**** Data extract

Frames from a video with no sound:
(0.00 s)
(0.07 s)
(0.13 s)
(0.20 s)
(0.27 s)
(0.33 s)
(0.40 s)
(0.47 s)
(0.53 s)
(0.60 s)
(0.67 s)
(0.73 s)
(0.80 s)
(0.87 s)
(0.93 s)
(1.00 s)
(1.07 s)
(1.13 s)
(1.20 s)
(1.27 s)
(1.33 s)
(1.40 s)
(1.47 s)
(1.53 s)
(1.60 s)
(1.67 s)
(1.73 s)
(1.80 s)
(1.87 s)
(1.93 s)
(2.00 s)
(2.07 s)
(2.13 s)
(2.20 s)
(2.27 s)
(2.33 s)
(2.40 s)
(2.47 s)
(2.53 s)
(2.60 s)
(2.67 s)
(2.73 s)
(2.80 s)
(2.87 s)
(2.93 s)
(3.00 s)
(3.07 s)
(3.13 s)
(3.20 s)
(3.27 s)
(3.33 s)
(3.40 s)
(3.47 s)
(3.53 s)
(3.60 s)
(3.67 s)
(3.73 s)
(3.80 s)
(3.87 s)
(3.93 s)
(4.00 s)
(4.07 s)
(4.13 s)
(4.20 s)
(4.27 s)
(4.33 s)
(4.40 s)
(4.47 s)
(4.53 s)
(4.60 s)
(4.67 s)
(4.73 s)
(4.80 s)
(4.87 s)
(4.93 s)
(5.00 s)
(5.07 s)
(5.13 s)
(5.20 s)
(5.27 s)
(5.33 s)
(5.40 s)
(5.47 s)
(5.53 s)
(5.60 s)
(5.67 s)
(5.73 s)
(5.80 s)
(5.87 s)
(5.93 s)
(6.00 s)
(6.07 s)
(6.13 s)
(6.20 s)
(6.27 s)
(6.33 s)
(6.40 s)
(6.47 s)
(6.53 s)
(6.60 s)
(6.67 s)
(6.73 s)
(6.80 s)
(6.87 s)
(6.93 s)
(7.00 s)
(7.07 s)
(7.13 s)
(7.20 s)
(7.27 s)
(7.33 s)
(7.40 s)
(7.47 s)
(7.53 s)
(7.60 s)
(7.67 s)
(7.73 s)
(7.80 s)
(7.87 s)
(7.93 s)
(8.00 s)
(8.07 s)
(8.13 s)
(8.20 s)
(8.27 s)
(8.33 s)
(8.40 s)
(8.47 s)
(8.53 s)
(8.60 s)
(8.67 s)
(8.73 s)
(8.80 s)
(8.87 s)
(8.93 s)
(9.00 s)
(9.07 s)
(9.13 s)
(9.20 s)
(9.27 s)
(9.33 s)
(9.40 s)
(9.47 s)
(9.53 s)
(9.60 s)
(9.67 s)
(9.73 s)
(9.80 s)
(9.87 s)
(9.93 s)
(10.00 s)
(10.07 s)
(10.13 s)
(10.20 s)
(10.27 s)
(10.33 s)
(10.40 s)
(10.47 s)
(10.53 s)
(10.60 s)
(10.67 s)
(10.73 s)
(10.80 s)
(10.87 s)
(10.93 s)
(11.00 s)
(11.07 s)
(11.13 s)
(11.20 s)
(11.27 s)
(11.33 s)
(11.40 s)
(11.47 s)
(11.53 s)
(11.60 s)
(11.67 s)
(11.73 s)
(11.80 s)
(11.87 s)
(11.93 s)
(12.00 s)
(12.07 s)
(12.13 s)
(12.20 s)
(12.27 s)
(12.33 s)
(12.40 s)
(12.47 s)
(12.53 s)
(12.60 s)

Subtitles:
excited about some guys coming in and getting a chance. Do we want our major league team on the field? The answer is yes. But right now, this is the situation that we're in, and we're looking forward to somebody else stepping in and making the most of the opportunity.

********

What is needed
Without leaving anything out, give the entries again exactly.

Solution for this exercise
Frames from a video with no sound:
(0.00 s)
(0.07 s)
(0.13 s)
(0.20 s)
(0.27 s)
(0.33 s)
(0.40 s)
(0.47 s)
(0.53 s)
(0.60 s)
(0.67 s)
(0.73 s)
(0.80 s)
(0.87 s)
(0.93 s)
(1.00 s)
(1.07 s)
(1.13 s)
(1.20 s)
(1.27 s)
(1.33 s)
(1.40 s)
(1.47 s)
(1.53 s)
(1.60 s)
(1.67 s)
(1.73 s)
(1.80 s)
(1.87 s)
(1.93 s)
(2.00 s)
(2.07 s)
(2.13 s)
(2.20 s)
(2.27 s)
(2.33 s)
(2.40 s)
(2.47 s)
(2.53 s)
(2.60 s)
(2.67 s)
(2.73 s)
(2.80 s)
(2.87 s)
(2.93 s)
(3.00 s)
(3.07 s)
(3.13 s)
(3.20 s)
(3.27 s)
(3.33 s)
(3.40 s)
(3.47 s)
(3.53 s)
(3.60 s)
(3.67 s)
(3.73 s)
(3.80 s)
(3.87 s)
(3.93 s)
(4.00 s)
(4.07 s)
(4.13 s)
(4.20 s)
(4.27 s)
(4.33 s)
(4.40 s)
(4.47 s)
(4.53 s)
(4.60 s)
(4.67 s)
(4.73 s)
(4.80 s)
(4.87 s)
(4.93 s)
(5.00 s)
(5.07 s)
(5.13 s)
(5.20 s)
(5.27 s)
(5.33 s)
(5.40 s)
(5.47 s)
(5.53 s)
(5.60 s)
(5.67 s)
(5.73 s)
(5.80 s)
(5.87 s)
(5.93 s)
(6.00 s)
(6.07 s)
(6.13 s)
(6.20 s)
(6.27 s)
(6.33 s)
(6.40 s)
(6.47 s)
(6.53 s)
(6.60 s)
(6.67 s)
(6.73 s)
(6.80 s)
(6.87 s)
(6.93 s)
(7.00 s)
(7.07 s)
(7.13 s)
(7.20 s)
(7.27 s)
(7.33 s)
(7.40 s)
(7.47 s)
(7.53 s)
(7.60 s)
(7.67 s)
(7.73 s)
(7.80 s)
(7.87 s)
(7.93 s)
(8.00 s)
(8.07 s)
(8.13 s)
(8.20 s)
(8.27 s)
(8.33 s)
(8.40 s)
(8.47 s)
(8.53 s)
(8.60 s)
(8.67 s)
(8.73 s)
(8.80 s)
(8.87 s)
(8.93 s)
(9.00 s)
(9.07 s)
(9.13 s)
(9.20 s)
(9.27 s)
(9.33 s)
(9.40 s)
(9.47 s)
(9.53 s)
(9.60 s)
(9.67 s)
(9.73 s)
(9.80 s)
(9.87 s)
(9.93 s)
(10.00 s)
(10.07 s)
(10.13 s)
(10.20 s)
(10.27 s)
(10.33 s)
(10.40 s)
(10.47 s)
(10.53 s)
(10.60 s)
(10.67 s)
(10.73 s)
(10.80 s)
(10.87 s)
(10.93 s)
(11.00 s)
(11.07 s)
(11.13 s)
(11.20 s)
(11.27 s)
(11.33 s)
(11.40 s)
(11.47 s)
(11.53 s)
(11.60 s)
(11.67 s)
(11.73 s)
(11.80 s)
(11.87 s)
(11.93 s)
(12.00 s)
(12.07 s)
(12.13 s)
(12.20 s)
(12.27 s)
(12.33 s)
(12.40 s)
(12.47 s)
(12.53 s)
(12.60 s)

Subtitles:
excited about some guys coming in and getting a chance. Do we want our major league team on the field? The answer is yes. But right now, this is the situation that we're in, and we're looking forward to somebody else stepping in and making the most of the opportunity.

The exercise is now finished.